Advanced malignancy and associated immunosuppressive therapies are risk factors for herpes zoster.1, 2, 3, 4 The incidence of herpes zoster is approximately 15 cases per 1000 person-years in patients with solid tumour malignancies receiving chemotherapy3 and 31 cases per 1000 person-years in patients with haematological malignancies,1, 4 compared with nine cases per 1000 person-years in the general adult population aged 50 years and older (five cases per 1000 person-years across all ages).2 Patients who are immunocompromised are at increased risk of developing severe and life-threatening complications of herpes zoster, including disabling post-herpetic neuralgia, visceral organ involvement, and bacterial superinfection.5, 6 The clinical presentation of herpes zoster can be atypical in these patients, including disseminated varicella-like skin lesions and no obvious primary dermatome involvement or severe abdominal pain preceding the appearance of rash.
Research in context
Evidence before this study
We searched PubMed for published articles in English with no date restrictions with the terms “varicella zoster virus vaccine”, “herpes zoster”, in conjunction with the terms “cancer”, “tumour”, or “malignancy”, and found that patients immunocompromised either because of malignancy or receipt of immunosuppressive cancer therapy have a higher incidence of herpes zoster than the general immunocompetent adult population. A live, attenuated varicella zoster virus (VZV) vaccine, licensed for use in healthy adults aged 50 years and older for herpes zoster prevention, is contraindicated in patients who are immunocompromised, including patients with solid tumour malignancies receiving chemotherapy and those with haematological malignancies. A phase 1 trial showed immunogenicity and safety of a heat-inactivated VZV vaccine in patients with solid tumour malignancies receiving chemotherapy and with haematological malignancies. Another phase 1 trial showed safety and immunogenicity of VZV vaccine inactivated by γ irradiation in patients with haematological malignancies receiving anti-CD20 monoclonal antibodies.
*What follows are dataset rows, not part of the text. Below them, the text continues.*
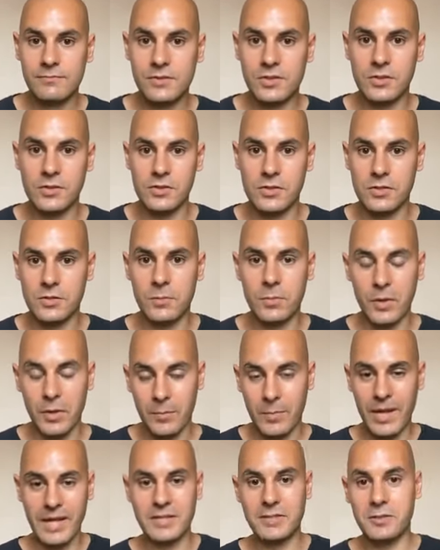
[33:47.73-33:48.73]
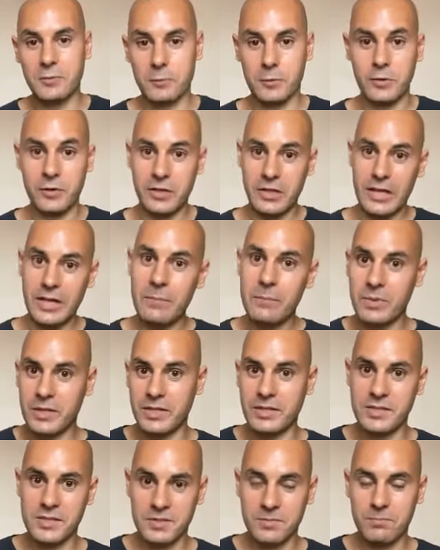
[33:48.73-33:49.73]
Because you put a painter on an
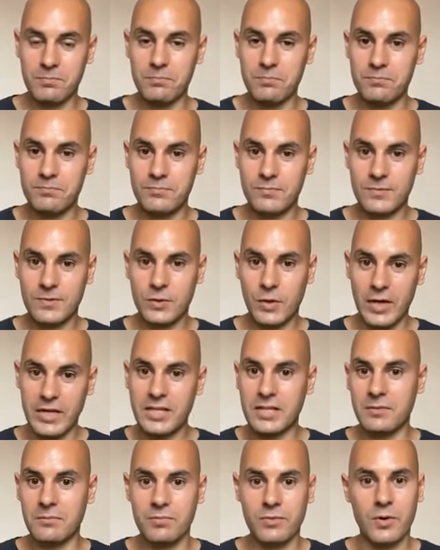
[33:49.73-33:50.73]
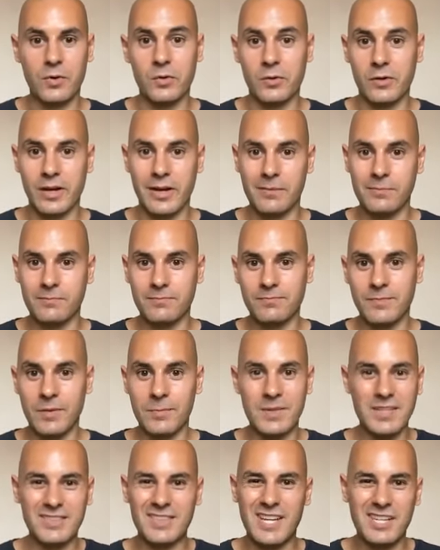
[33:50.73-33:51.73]
Olympian's training program, I
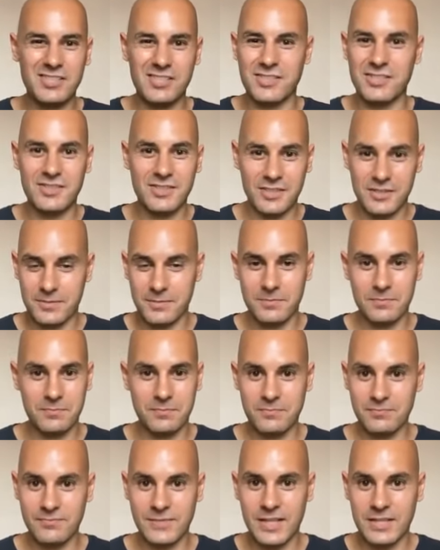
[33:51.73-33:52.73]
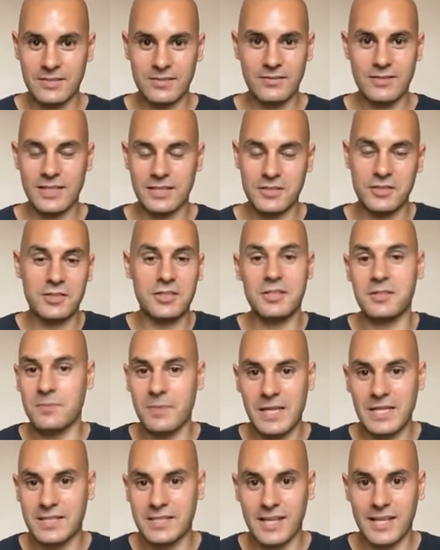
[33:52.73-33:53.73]
mean, that just doesn't
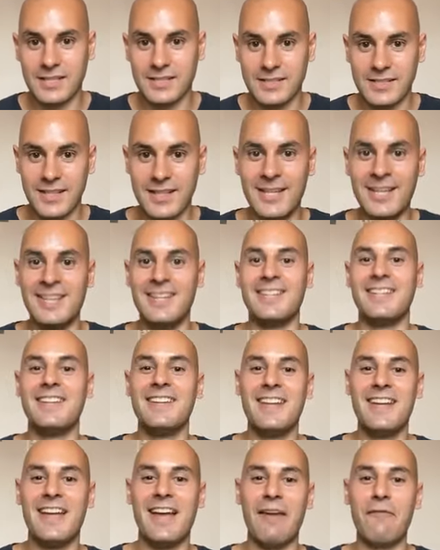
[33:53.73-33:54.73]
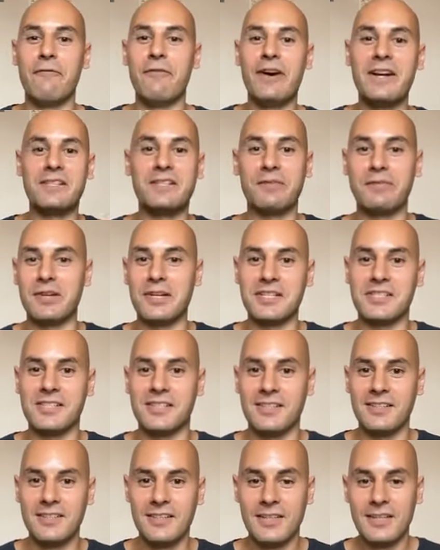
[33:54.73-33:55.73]
make sense. And vice
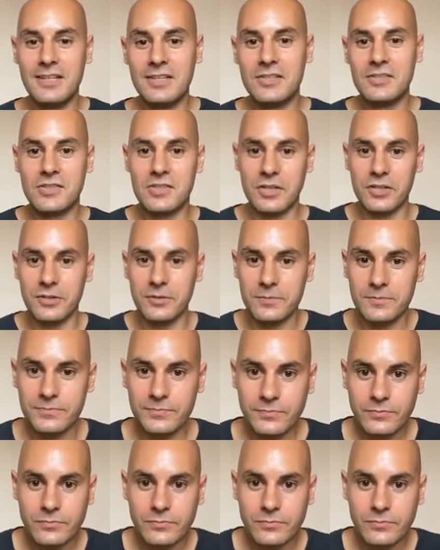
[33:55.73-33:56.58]
versa. So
A phase 3 trial was done to assess the efficacy and safety of this vaccine for prevention of herpes zoster and herpes zoster-related complications in patients with solid tumour malignancies receiving chemotherapy or haematological malignancies. Phase 2 immunogenicity and safety trials of an adjuvant recombinant subunit VZV vaccine in patients who are immunocompromised were ongoing when the phase 3 study was planned.
Added value of this study
To our knowledge, this is the first randomised, double-blind, placebo-controlled, international, phase 3 trial evaluating the efficacy and safety of the investigational VZV vaccine inactivated by γ irradiation for the prevention of herpes zoster and herpes zoster-related complications in patients with solid tumour malignancies receiving chemotherapy and those with haematological malignancies.
Implications of all the available evidence
The results of this trial show that the vaccine is well tolerated in both patient populations and that inactivated VZV vaccine is effective for herpes zoster prevention in patients with solid tumour malignancies receiving chemotherapy but not in patients with haematological malignancies.
Treatment of herpes zoster in patients who are immuno-compromised typically includes intravenous aciclovir,7, 8 and in cases of aciclovir-resistant herpes zoster, foscarnet or cidofovir.6, 9 Two licensed vaccines for herpes zoster prevention in healthy adults aged 50 years and older are available: a live attenuated varicella zoster virus (VZV) vaccine (Zostavax; Merck & Co, Inc, Kenilworth, NJ, USA),10, 11, 12 which is contraindicated in patients who are immunocompromised, and an adjuvanted recombinant subunit VZV vaccine (Shingrix; GlaxoSmithKline, King of Prussia, PA, USA), for which efficacy in patients with malignancies has not yet been established.13, 14, 15, 16, 17 Thus, prevention of herpes zoster disease in patients with solid tumour or haematological malignancies represents an area of substantial unmet medical need.
In proof-of-concept studies and a small phase 1 trial, heat-inactivated VZV vaccine reduced herpes zoster morbidity and decreased herpes zoster incidence in haematopoietic stem-cell transplant recipients,18, 19 and showed immunogenicity and safety in patients with solid tumour malignancies receiving chemotherapy and in patients with haematological malignancies.20 Phase 1 and 2 trials showed safety and immunogenicity of a VZV vaccine inactivated by γ irradiation (Merck & Co, Inc) in patients with haematological malignancies receiving anti-CD20 monoclonal antibodies and in patients with autoimmune disease receiving immunosuppressive therapy.21, 22 Subsequently, the efficacy, immunogenicity, and safety of this vaccine was established in a large phase 3 trial in recipients of autologous haematopoietic stem-cell transplants.23 In this study, we aimed to assess the efficacy and safety of the VZV vaccine inactivated by γ irradiation for prevention of herpes zoster and herpes zoster-related complications in patients with solid tumours receiving chemotherapy or patients with haematological malignancies.